Roberto Gil es hijo de uno de los tantos matrimonios que se exiliaron
al Norte de África y confirma que su recuerdo más intenso de ese tiempo “era la
esperanza que mantenían mis padres de regresar a una España libre y
republicana”. Corrobora que los primeros años para sus padres fueron terribles:
“Mi padre describía los campos de concentración, las evasiones y las
detenciones; y también los tres años que vivieron mi madre y mi abuela y mis
tíos en la prisión civil de Orán, donde fueron humillados”. Con los años, estos
exiliados lograron encontrar un sentido a su existencia. Salieron de los
campos, se integraron, encontraron oficios, se organizaron, funcionó la
solidaridad del exilio, el activismo político fue intenso y, lo más importante,
su vida comenzó a ser digna, porque, y principalmente, vivieron en una libertad
que no podían encontrar en España. Una España a la que, además, no podían
volver.
La familia de Helia González se ganaba la vida “fabricando jabón
y vendiéndolo a escondidas, fabricando clavos, trabajando en las cocinas de los
americanos hasta que finalmente instalamos una tienda de alpargatas, conocíamos
el oficio porque muchos refugiados llegaban de Elx o Crevillent”. Victoria
Fernández narra: “Se tuvieron que adaptar a trabajar donde pudieron, y cuando
Túnez (1956) y Argelia (1962) se independizaron, la mayoría marcharon a
Francia”. Y añade que, una vez fuera de los campos de concentración, “se
diluyeron en la masa de españoles que ya vivían allí a raíz de otras
migraciones”. Roberto Gil recuerda que su padre lo mandó a España en 1969 “para
hacer de emisario”. “El retorno final de mi padre se produciría en 1977, tras
un exilio de 38 años”, añade.
Recordar la aventura del 'Stanbrook' es también un buen
ejercicio para comprender que la historia no ha hecho justicia con aquellos
exiliados. Rafa Torres comenta que el mero hecho del exilio, de la expulsión
masiva, “constituye una injusticia radical, para las víctimas directas,
despojadas de su lugar en el mundo, y para la propia nación a la que se le
amputan esos miembros”. Pero este escritor e investigador destaca la
peculiaridad del exilio en el Norte de África: “Si los republicanos fugitivos
tras la caída de Catalunya fueron maltratados en los campos de concentración de
Francia, qué decir de los que arribaron a sus colonias del Norte de África”.

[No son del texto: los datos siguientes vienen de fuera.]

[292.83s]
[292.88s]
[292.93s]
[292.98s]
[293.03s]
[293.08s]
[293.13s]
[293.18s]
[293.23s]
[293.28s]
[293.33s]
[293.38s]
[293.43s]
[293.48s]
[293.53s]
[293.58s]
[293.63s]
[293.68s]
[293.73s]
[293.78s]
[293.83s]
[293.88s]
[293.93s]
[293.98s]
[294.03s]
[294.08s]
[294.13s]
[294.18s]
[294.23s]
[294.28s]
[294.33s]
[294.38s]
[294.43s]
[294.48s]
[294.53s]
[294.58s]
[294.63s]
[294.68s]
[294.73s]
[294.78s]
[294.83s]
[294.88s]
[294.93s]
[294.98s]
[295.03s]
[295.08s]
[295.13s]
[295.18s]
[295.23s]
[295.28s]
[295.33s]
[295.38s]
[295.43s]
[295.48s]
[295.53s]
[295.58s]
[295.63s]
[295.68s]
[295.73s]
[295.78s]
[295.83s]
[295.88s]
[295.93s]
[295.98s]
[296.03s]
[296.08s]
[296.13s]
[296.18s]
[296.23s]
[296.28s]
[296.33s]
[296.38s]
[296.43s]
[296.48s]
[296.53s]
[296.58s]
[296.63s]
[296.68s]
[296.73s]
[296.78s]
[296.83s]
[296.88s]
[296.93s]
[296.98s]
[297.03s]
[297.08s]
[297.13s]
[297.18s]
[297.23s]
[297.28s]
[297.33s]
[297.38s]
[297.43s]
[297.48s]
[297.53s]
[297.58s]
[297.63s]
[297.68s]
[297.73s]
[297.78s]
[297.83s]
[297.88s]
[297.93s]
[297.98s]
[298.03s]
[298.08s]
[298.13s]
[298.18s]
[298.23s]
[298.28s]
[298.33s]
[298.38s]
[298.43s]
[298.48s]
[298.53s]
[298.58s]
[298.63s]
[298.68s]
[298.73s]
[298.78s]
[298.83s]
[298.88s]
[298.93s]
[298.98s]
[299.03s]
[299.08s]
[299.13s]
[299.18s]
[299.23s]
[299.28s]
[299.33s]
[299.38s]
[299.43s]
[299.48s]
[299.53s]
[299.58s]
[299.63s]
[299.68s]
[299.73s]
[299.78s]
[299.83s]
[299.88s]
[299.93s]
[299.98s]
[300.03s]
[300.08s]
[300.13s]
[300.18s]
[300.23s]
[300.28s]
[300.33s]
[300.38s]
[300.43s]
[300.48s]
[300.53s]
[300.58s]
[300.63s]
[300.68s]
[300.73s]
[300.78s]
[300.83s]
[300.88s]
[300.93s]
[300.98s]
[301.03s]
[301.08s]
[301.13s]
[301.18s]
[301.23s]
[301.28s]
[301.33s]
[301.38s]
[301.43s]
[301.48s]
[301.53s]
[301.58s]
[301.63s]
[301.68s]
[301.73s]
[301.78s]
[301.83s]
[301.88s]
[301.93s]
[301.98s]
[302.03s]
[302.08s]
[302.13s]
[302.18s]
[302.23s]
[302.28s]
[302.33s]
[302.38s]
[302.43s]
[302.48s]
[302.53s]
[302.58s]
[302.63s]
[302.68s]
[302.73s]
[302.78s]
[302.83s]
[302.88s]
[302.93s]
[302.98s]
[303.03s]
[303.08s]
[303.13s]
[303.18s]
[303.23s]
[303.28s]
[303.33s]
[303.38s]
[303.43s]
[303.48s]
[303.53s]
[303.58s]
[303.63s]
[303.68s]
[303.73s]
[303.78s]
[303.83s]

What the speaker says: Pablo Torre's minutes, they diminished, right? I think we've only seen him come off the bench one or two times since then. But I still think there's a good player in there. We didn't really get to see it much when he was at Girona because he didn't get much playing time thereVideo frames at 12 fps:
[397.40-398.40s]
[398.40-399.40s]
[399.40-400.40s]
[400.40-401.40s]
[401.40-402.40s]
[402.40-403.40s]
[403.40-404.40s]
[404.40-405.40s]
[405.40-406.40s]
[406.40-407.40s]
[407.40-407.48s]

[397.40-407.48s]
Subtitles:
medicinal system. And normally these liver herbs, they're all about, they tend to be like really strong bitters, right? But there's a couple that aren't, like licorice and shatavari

Helia González, protagonista de aquel viaje del 'Stanbrook', no
guarda rencor. Pero reconoce la labor de muchas personas por recuperar la
memoria de los exiliados y también agradece, pasadas ya muchas décadas, que a
pesar de todo Argelia la acogiera, a ella y a su familia, y a todos los
españoles que escaparon; que les dejara vivir alejados de un país que ya estaba
sometido a la dictadura y que pudieran, al fin, tener una oportunidad. Y dice
que muchas veces piensa en aquel capitán de porte alto llamado Archibald
Dickson, que la levantó en brazos y la puso sobre cubierta cuando la metralla
enemiga pisaba sus talones: “Fue capaz de salvarnos contra todo viento político
y marea de la infamia de nuestro país”, concluye.